Exercise objective: When you transcribe the entries below, keep the wording exact and omit the pictures.

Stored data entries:
§ §
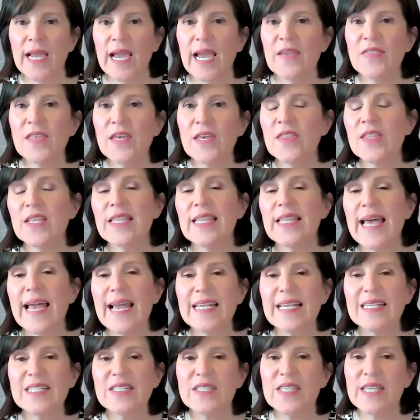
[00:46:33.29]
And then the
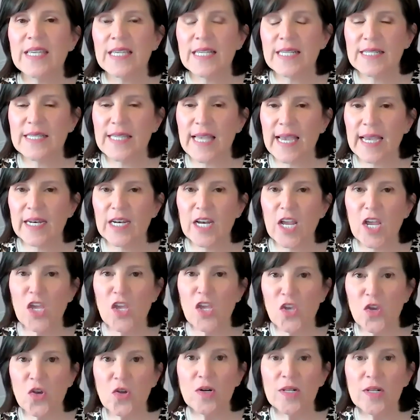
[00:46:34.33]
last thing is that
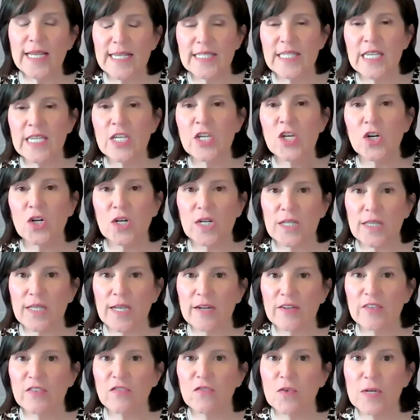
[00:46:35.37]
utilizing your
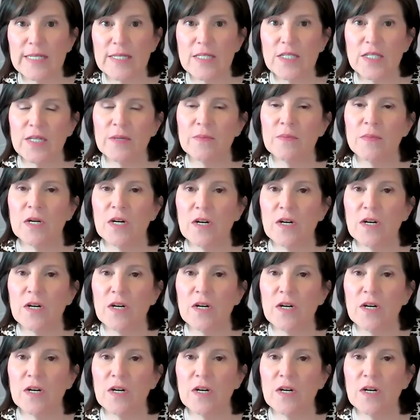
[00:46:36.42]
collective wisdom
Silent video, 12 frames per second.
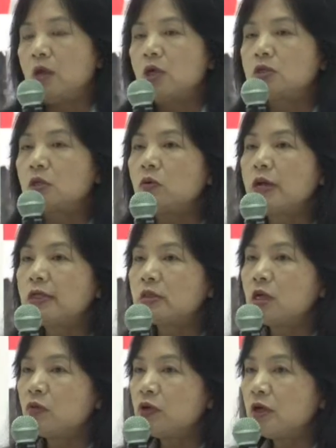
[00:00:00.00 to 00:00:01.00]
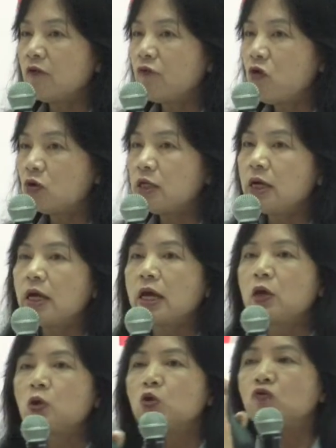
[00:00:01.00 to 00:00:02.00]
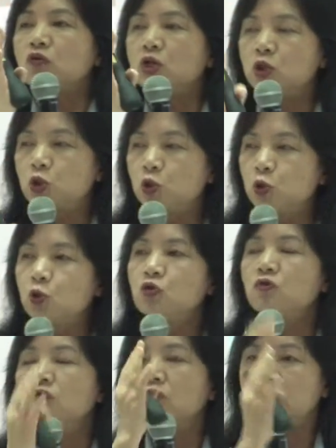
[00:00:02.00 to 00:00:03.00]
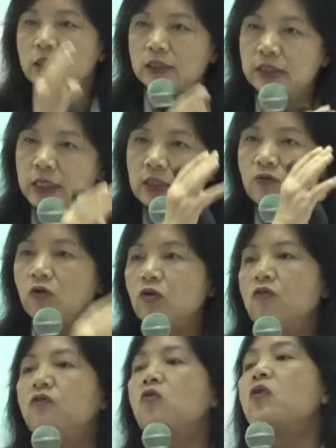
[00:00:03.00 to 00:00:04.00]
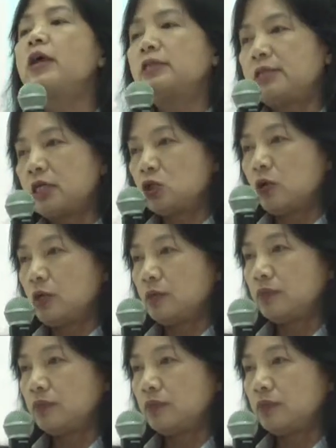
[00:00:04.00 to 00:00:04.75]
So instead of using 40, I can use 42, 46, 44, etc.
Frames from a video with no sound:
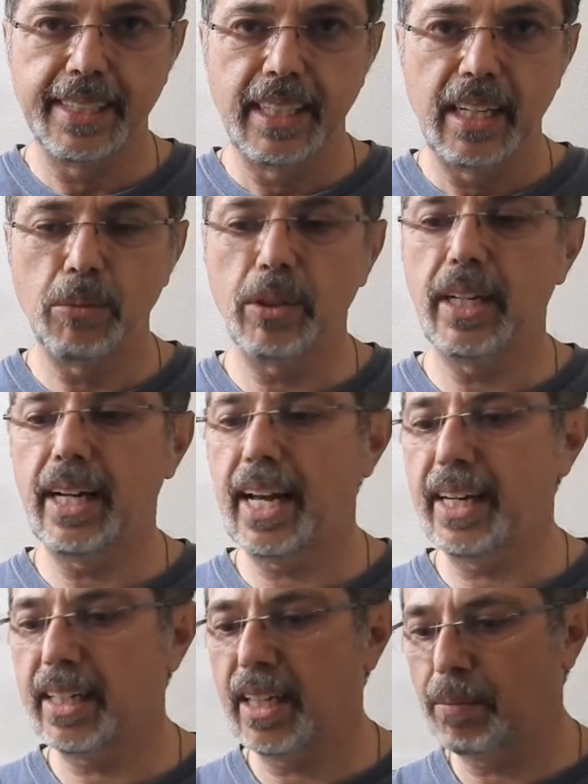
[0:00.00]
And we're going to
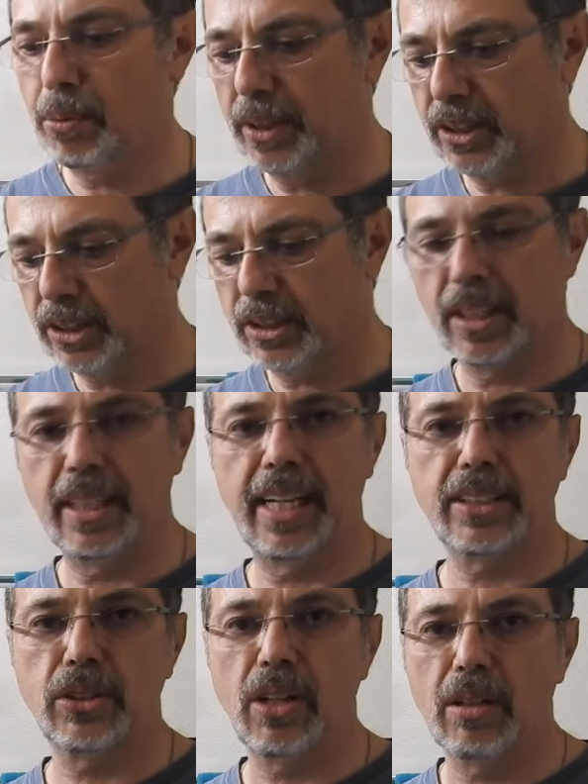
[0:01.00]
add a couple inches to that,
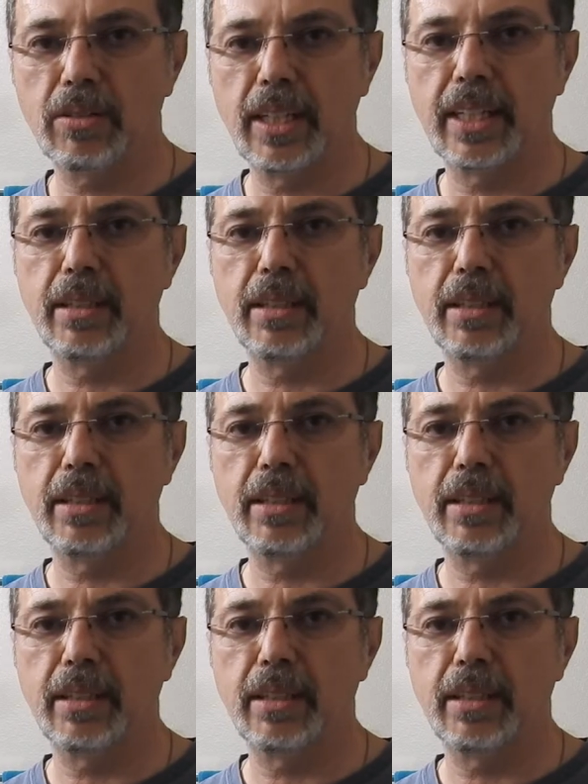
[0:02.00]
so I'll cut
§ §
Problem solution:
[00:46:33.29]
And then the
[00:46:34.33]
last thing is that
[00:46:35.37]
utilizing your
[00:46:36.42]
collective wisdom
Silent video, 12 frames per second.
[00:00:00.00 to 00:00:01.00]
[00:00:01.00 to 00:00:02.00]
[00:00:02.00 to 00:00:03.00]
[00:00:03.00 to 00:00:04.00]
[00:00:04.00 to 00:00:04.75]
So instead of using 40, I can use 42, 46, 44, etc.
Frames from a video with no sound:
[0:00.00]
And we're going to
[0:01.00]
add a couple inches to that,
[0:02.00]
so I'll cut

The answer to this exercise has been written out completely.